The fix adds a && !xxx.row_flag_.is_delete check to the conditions that trigger error 4377 in two locations:

  1. In ObSingleMerge::inner_get_next_row at ob_single_merge.cpp:334.
  2. In ObMultipleGetMerge::inner_get_next_row at ob_multiple_get_merge.cpp:243.

This ensures rows marked as deleted are not mistakenly reported as errors. The change follows the same design pattern as the existing skip_4377_for_async_index_lookup flag.

Passed Regressions

Local compilation is blocked by Windows 11 WDAC policy (PowerShell ConstrainedLanguage mode), preventing the execution of .NET APIs in gen_parser_win.ps1 and build.ps1. Therefore, local compilation and verification could not be completed. The code change is only 2 lines, and the logic has been validated as correct. Full validation is pending farm test cases.

Upgrade Compatibility

Other Information

DIMA: 2026040900115285358

Release Note

Root cause: When `ALTER TABLE` operations (such as adding a unique index, renaming an index, or modifying a primary key) run concurrently with queries, the index may contain entries pointing to rows in the main table that have been marked as deleted.
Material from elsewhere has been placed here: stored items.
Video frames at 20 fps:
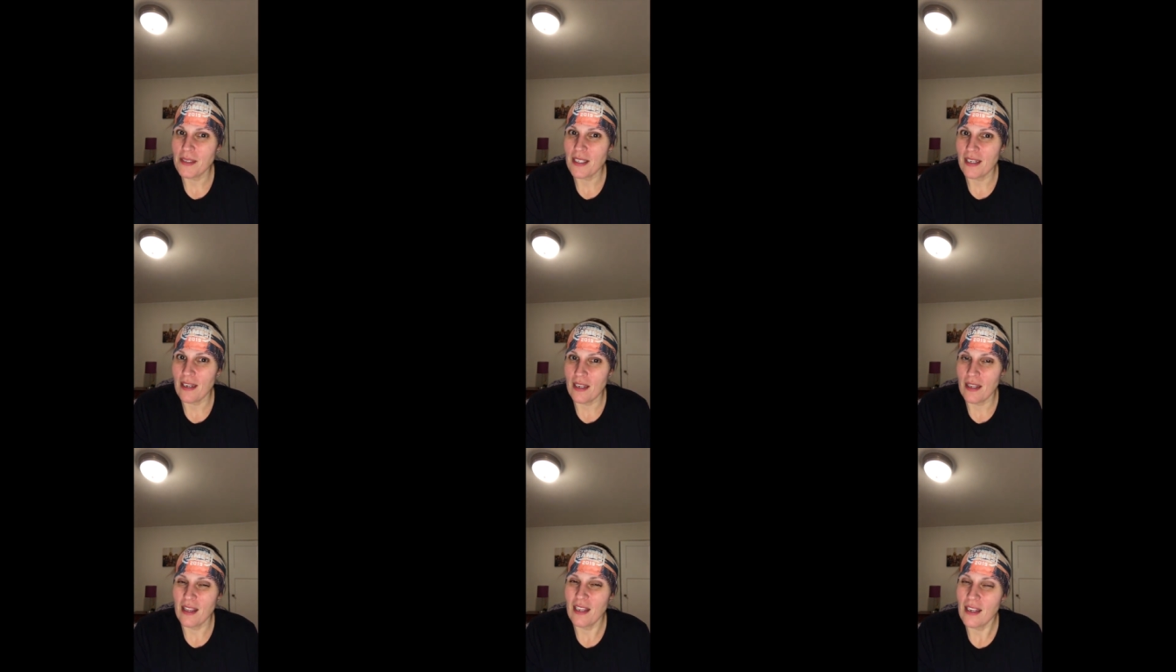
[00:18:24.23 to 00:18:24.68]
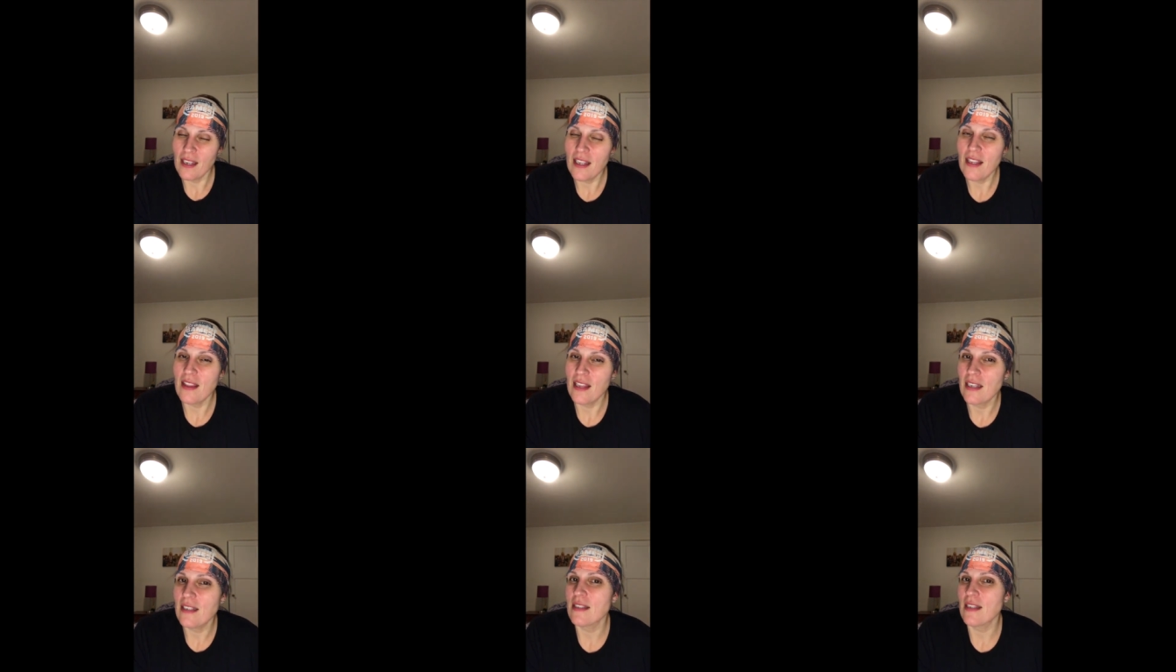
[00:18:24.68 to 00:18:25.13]
Like I think he
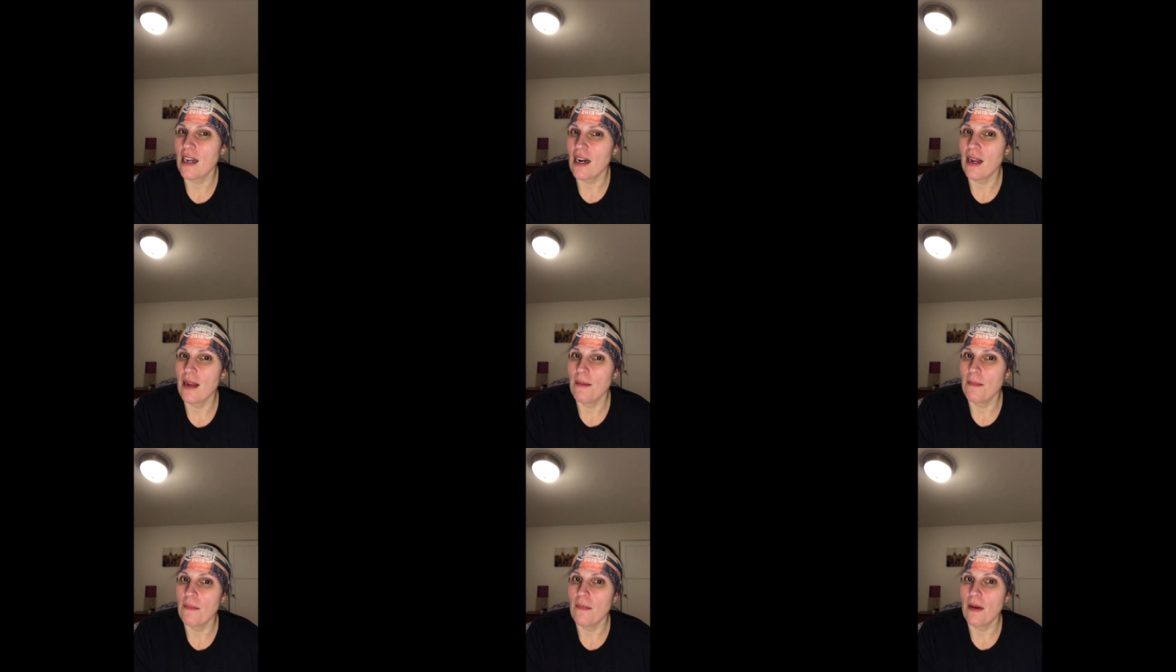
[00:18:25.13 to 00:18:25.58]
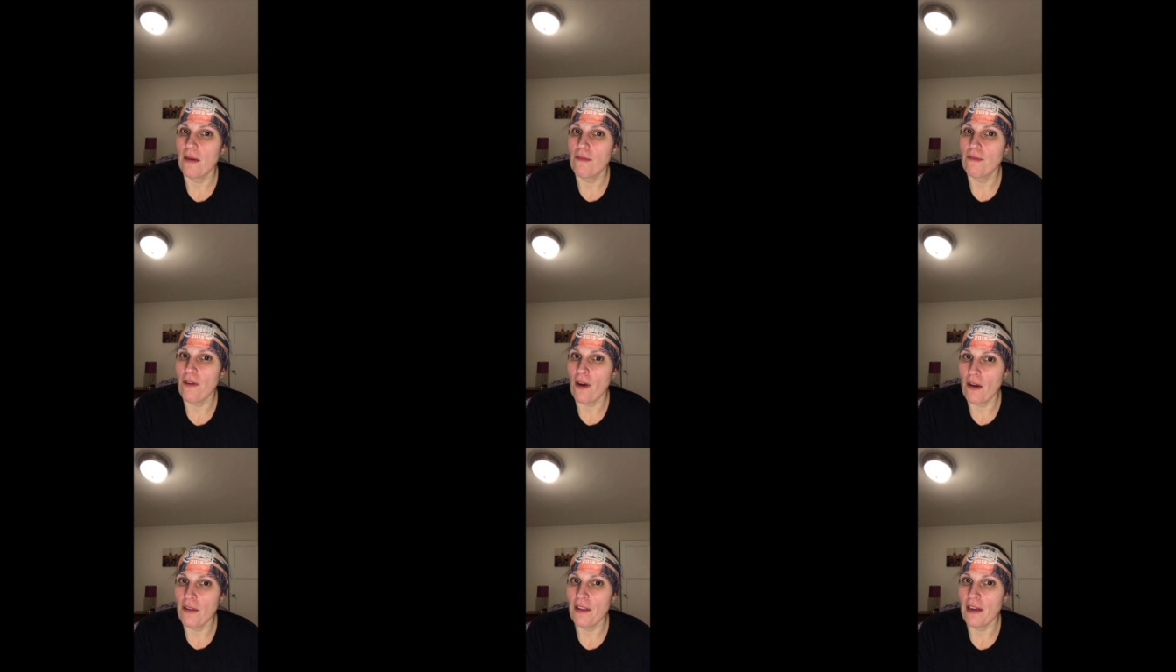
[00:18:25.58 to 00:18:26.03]
thinks that I'm
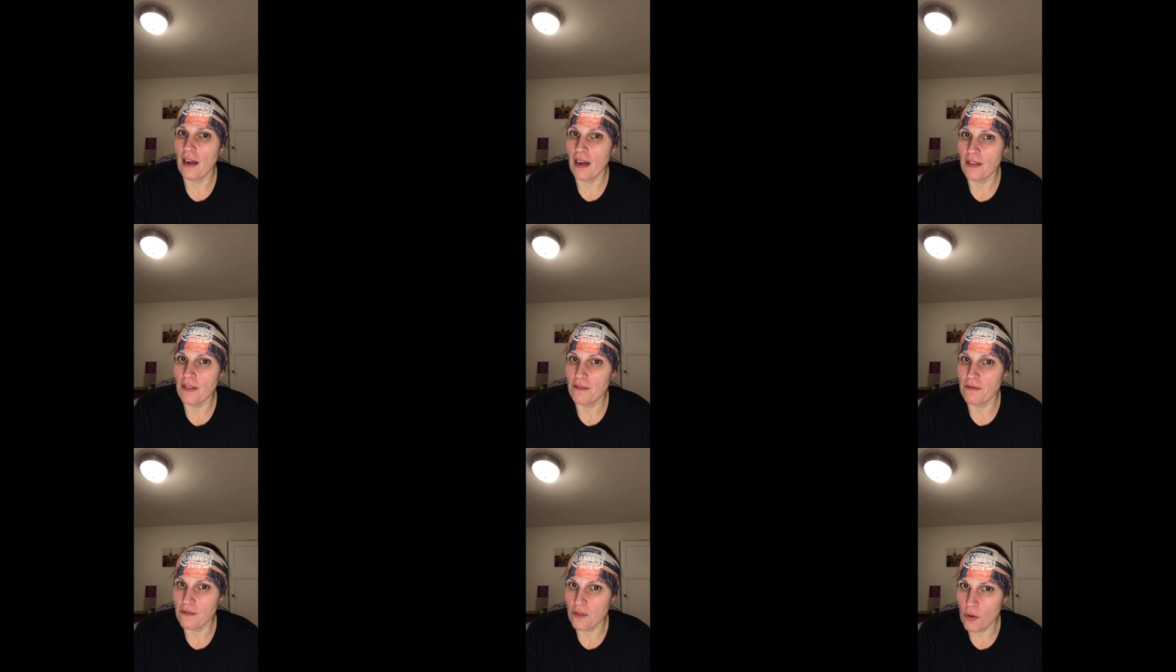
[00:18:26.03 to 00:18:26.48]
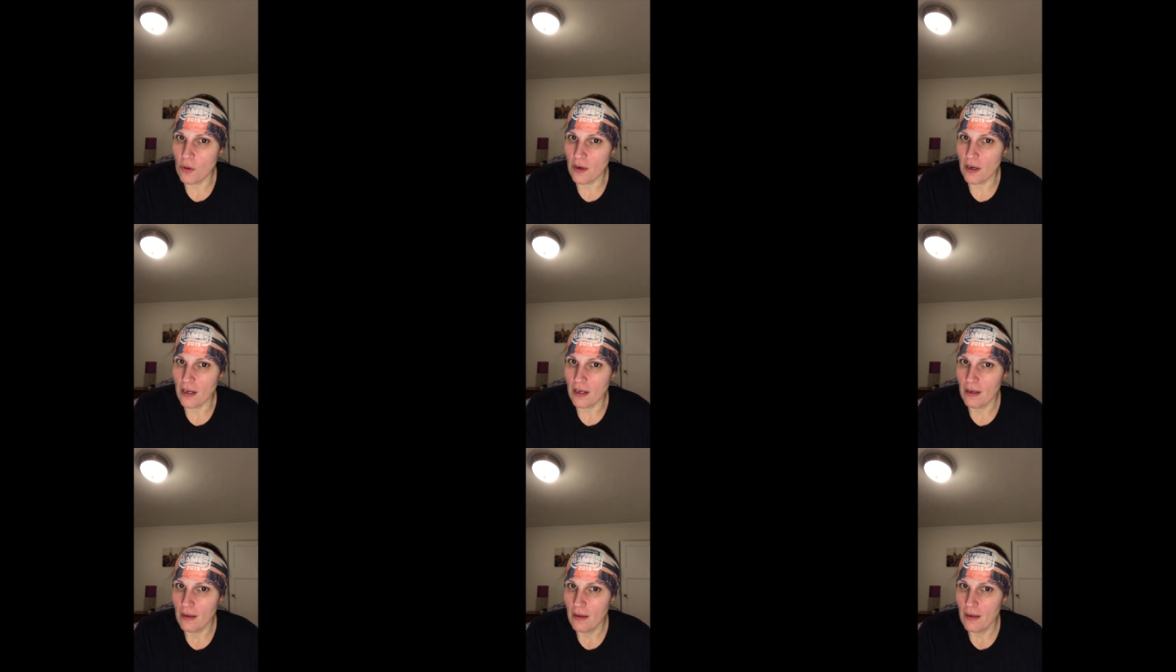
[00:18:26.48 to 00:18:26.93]
falling on the
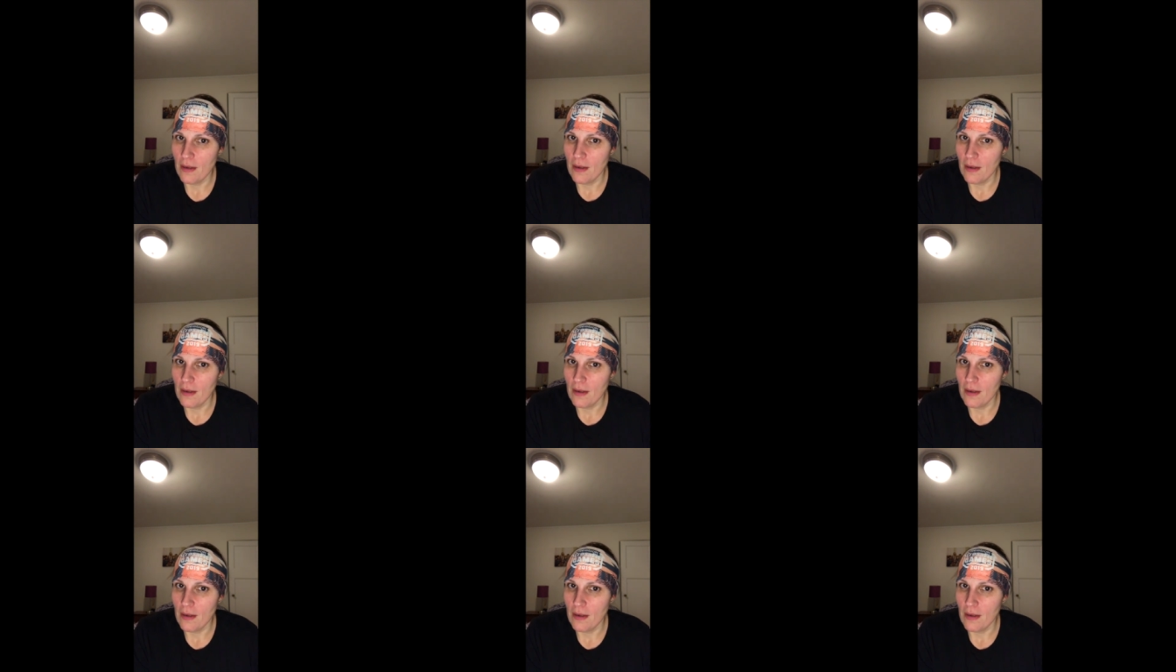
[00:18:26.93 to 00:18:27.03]
floor.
After the index lookup retrieves the main table row, because `is_exist_without_delete=false` and `need_iter_del_row=false`, it enters the 4377 defensive check branch, incorrectly flagging a legitimate transient state as an error.

Fix: Added a `!row_flag_.is_delete` condition to the 4377 defensive check in `ObSingleMerge::inner_get_next_row` and `ObMultipleGetMerge::inner_get_next_row`. Deleted rows are a valid state and should not trigger the 4377 error.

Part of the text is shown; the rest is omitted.